* [Activity] Set down each line of the data exactly, but not the pictures.

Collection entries

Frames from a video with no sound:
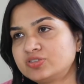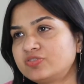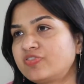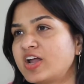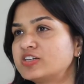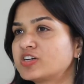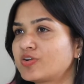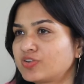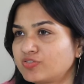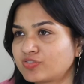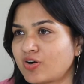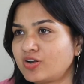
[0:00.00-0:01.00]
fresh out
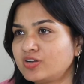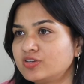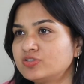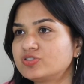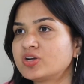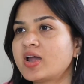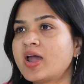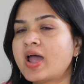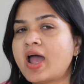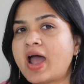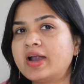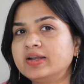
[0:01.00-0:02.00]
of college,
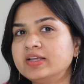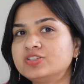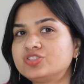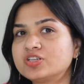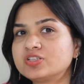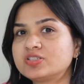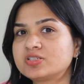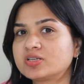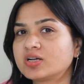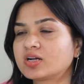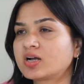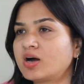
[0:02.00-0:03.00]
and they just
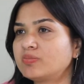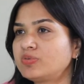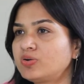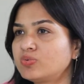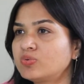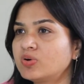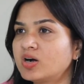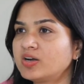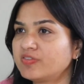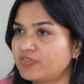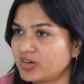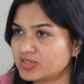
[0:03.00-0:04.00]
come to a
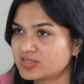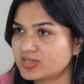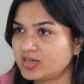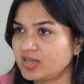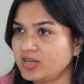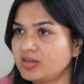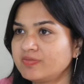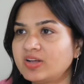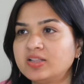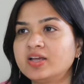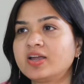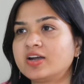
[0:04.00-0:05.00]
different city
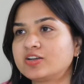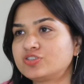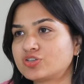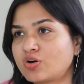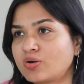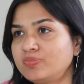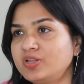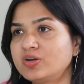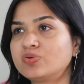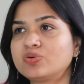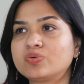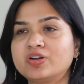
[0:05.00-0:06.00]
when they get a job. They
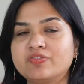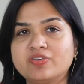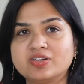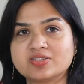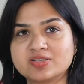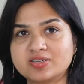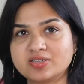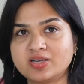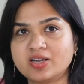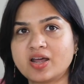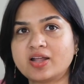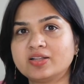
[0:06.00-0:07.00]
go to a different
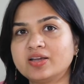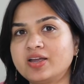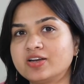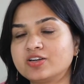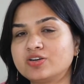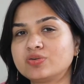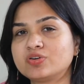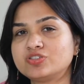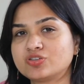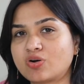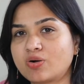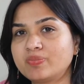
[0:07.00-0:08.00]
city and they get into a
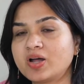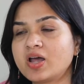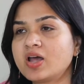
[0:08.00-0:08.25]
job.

* [Finished task]
Frames from a video with no sound:
[0:00.00-0:01.00]
fresh out
[0:01.00-0:02.00]
of college,
[0:02.00-0:03.00]
and they just
[0:03.00-0:04.00]
come to a
[0:04.00-0:05.00]
different city
[0:05.00-0:06.00]
when they get a job. They
[0:06.00-0:07.00]
go to a different
[0:07.00-0:08.00]
city and they get into a
[0:08.00-0:08.25]
job.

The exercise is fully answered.